Partons à la découverte de ces surdoués de la finance qui ont surpassé la référence Buffett en termes de performance annuelle moyenne.

Des gestionnaires de fonds légendaires aux rendements hors normes

Plusieurs grands gestionnaires de fonds ont dépassé le fameux seuil de ~20% de rendement annuel sur de longues durées, même si leur nom est moins familier du grand public que celui de Buffett. Leurs résultats n’en restent pas moins impressionnants :

  • Peter Lynch – Gestionnaire du fonds Magellan chez Fidelity de 1977 à 1990, il a généré un rendement moyen d’environ 29,2% par an pendant 13 ans. Sous sa gestion, 1 000 $ investis en 1977 valaient 28 000 $ en 1990. Lynch combinait astucieusement style “value” et “growth” et prônait d’« investir dans ce que vous connaissez ». Son succès phénoménal – il a surperformé le S&P 500 qui tournait autour de 15% sur la même période – l’a poussé à prendre sa retraite anticipée à 46 ans, au sommet de sa gloire.

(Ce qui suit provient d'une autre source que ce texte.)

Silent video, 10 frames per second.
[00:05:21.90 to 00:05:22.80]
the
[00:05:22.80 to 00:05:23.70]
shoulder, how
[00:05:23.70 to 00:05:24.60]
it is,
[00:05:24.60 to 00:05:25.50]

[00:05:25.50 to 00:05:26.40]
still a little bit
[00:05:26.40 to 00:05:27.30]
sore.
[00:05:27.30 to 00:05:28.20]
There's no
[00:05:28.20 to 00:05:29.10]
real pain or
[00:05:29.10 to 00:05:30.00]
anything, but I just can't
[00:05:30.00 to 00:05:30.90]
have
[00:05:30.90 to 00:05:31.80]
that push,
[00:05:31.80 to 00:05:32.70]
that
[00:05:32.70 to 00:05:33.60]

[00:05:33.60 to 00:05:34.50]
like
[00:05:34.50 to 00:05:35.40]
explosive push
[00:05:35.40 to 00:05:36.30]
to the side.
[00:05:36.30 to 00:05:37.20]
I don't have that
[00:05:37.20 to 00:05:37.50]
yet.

  • George Soros – Cofondateur du Quantum Fund, Soros a affiché environ 30% de rendement annuel moyen entre 1970 et 2000. Un investissement de 1 000 $ en 1970 valait ainsi 4 millions en 2000. Soros est surtout connu pour ses paris macroéconomiques audacieux : il « a fait sauter la Banque d’Angleterre » en 1992 en pariant contre la livre sterling, empochant 1 milliard de $ en une journée. Ses talents de spéculateur macro (devises, taux, matières premières…) lui ont permis de surclasser largement Buffett sur 30 ans.

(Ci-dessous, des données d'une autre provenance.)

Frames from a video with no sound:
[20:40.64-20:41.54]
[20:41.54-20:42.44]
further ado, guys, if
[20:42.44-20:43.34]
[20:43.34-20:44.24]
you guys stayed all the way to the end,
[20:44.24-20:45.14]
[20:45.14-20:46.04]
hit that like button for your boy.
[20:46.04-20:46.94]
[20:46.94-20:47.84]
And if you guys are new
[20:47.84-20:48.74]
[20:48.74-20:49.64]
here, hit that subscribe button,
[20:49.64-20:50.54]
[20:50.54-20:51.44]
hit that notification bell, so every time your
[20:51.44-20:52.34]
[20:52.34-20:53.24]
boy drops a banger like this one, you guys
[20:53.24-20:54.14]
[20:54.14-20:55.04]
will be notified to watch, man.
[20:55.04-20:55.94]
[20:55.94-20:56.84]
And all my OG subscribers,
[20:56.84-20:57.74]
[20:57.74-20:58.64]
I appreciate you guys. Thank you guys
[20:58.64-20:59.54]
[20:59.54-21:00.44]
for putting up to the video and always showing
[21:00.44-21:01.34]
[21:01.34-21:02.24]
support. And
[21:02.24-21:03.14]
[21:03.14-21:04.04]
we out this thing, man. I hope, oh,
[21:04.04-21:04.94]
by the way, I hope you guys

  • Jim Simons – Ancien mathématicien devenu gestionnaire quant, Simons a fondé Renaissance Technologies et son célèbre fonds Medallion. Ce fonds quantitatif a réalisé en moyenne 66% de gain par an avant frais (39% net) de 1988 à 2019 – un chiffre ahurissant ! Pour donner une idée, 100 $ investis en 1988 valaient près de 400 millions $ trente ans plus tard. Personne ne sait exactement comment Medallion gagne tant d’argent – ses modèles informatiques ultra-secrets exploitent des micro-anomalies de marché. C’est la meilleure performance de l’histoire des hedge funds connue à ce jour, éclipsant totalement le rythme de Buffett sur la même période.

  • Stanley Druckenmiller – Disciple de Soros, il a dirigé le fonds Duquesne Capital durant trois décennies sans jamais enregistrer une année de perte, réalisant environ 30% de rendement annuel moyen sur 30 ans. Son fonds n’a jamais connu de drawdown annuel, un exploit de constance. Druckenmiller combinait stock-picking et paris macroéconomiques avec un sens du timing exceptionnel – il a notamment co-piloté avec Soros le trade contre la livre en 1992. Sa longévité et son sans-faute l’ont rendu légendaire à Wall Street.

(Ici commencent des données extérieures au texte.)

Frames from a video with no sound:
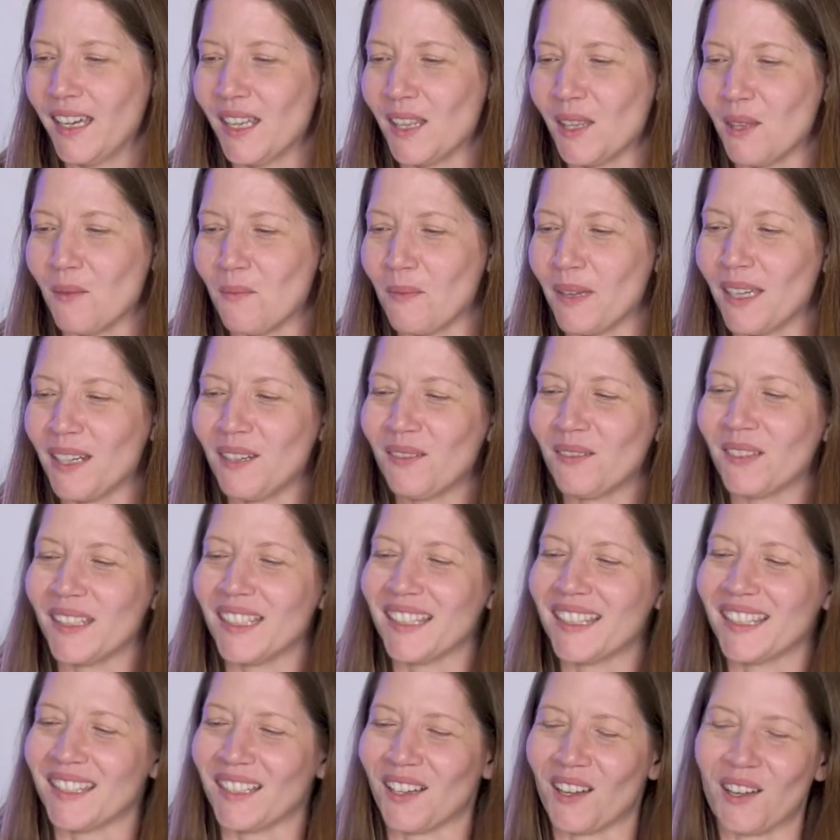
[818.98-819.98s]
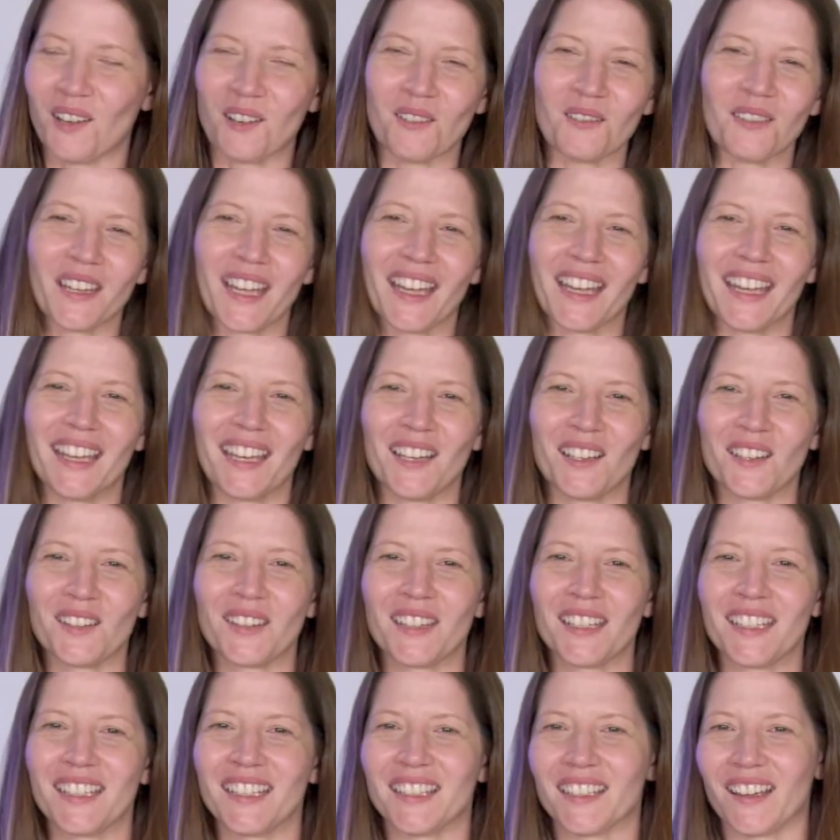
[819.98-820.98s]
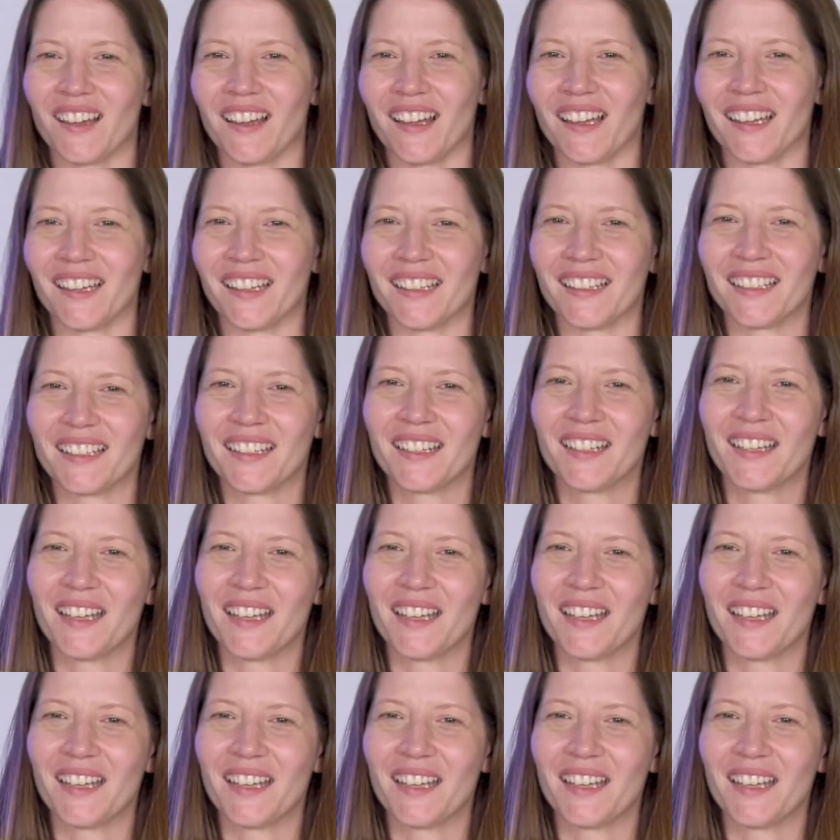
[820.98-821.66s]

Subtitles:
The benefits of a healthy diet.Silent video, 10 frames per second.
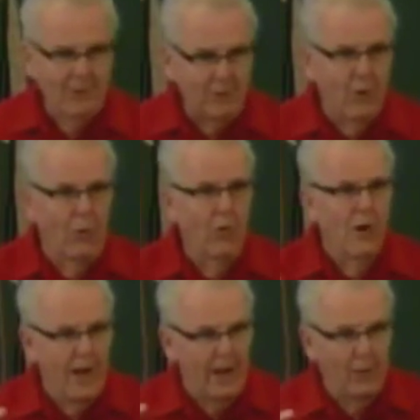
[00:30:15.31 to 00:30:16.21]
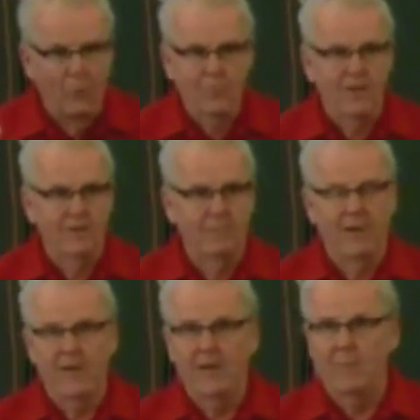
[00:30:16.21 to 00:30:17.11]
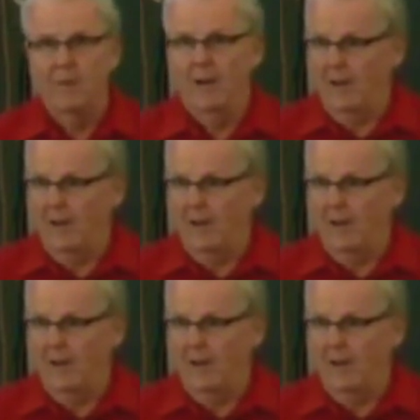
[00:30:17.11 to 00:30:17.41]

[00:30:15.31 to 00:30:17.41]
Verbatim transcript: to go and obey him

  • Julian Robertson – Ce pionnier des hedge funds a fondé Tiger Management en 1980. Jusqu’en 1998, il a enregistré environ 32% de rendement annuel moyen sur 18 ans, transformant 8 millions $ de départ en 22 milliards $ à son apogée. Son fonds a ensuite fermé en 2000, Robertson estimant ne plus « comprendre » les excès de la bulle techno naissante. Il n’en reste pas moins que sur les années 1980-90, Robertson a rivalisé avec Buffett et formé toute une génération de protégés (les “Tiger Cubs”) devenus à leur tour de brillants gérants.

  • Michael Steinhardt – Figure emblématique des hedge funds des années 1970-80, Steinhardt a généré 24,5% de rendement annuel net de 1967 à 1995. Sur ces 28 ans, il a plus que doublé la performance du S&P 500 et même légèrement devancé le score de Buffett sur la période équivalente. Sa stratégie singulière mêlait investissement value à court terme, trading macro et vente à découvert – un cocktail agressif et unique, mais redoutablement efficace. Steinhardt prouve qu’il existait des hedge fund managers exceptionnels bien avant l’ère moderne, même si le grand public le connaît peu.

Chaque exemple ci-dessus illustre qu’un rendement >20% l’an sur une décennie ou plus est réalisable, mais souvent grâce à des approches non conventionnelles ou à un talent hors pair. Ces « légendes » de l’investissement ont exploité tour à tour stock picking expert, arbitrages quantitatifs, paris macroéconomiques ou concentration de portefeuille pour atteindre des performances inouïes.

Stratégies originales et anomalies exploitées par des investisseurs d’exception

Au-delà des grands noms, certains investisseurs moins connus du grand public ont bâti des track-records spectaculaires en capitalisant sur des anomalies de marché ou des styles très particuliers. Leurs parcours montrent qu’il existe de multiples chemins – parfois insolites – vers la surperformance :

  • Edward Thorp – Professeur de mathématiques, il est célèbre pour avoir d’abord battu le casino (il a inventé le comptage de cartes au blackjack) avant d’appliquer ses talents à Wall Street. Thorp a lancé dans les années 1960 l’un des tout premiers hedge funds quantitatifs, exploitant des inefficiences sur les options, obligations convertibles et autres arbitrages statistiques.
    Pendant plus de 30 ans, il a dégagé environ 20% de rendement annuel en moyenne sans quasiment jamais avoir un mois de perte ! Son fonds Princeton/Newport a en effet enchaîné 227 mois positifs sur 230, un record d’exception basé sur la rigueur mathématique et le contrôle du risque. Son succès discret (Thorp évitait la publicité) est la preuve vivante qu’en exploitant des anomalies de prix avec discipline, on peut vaincre le marché sur la durée.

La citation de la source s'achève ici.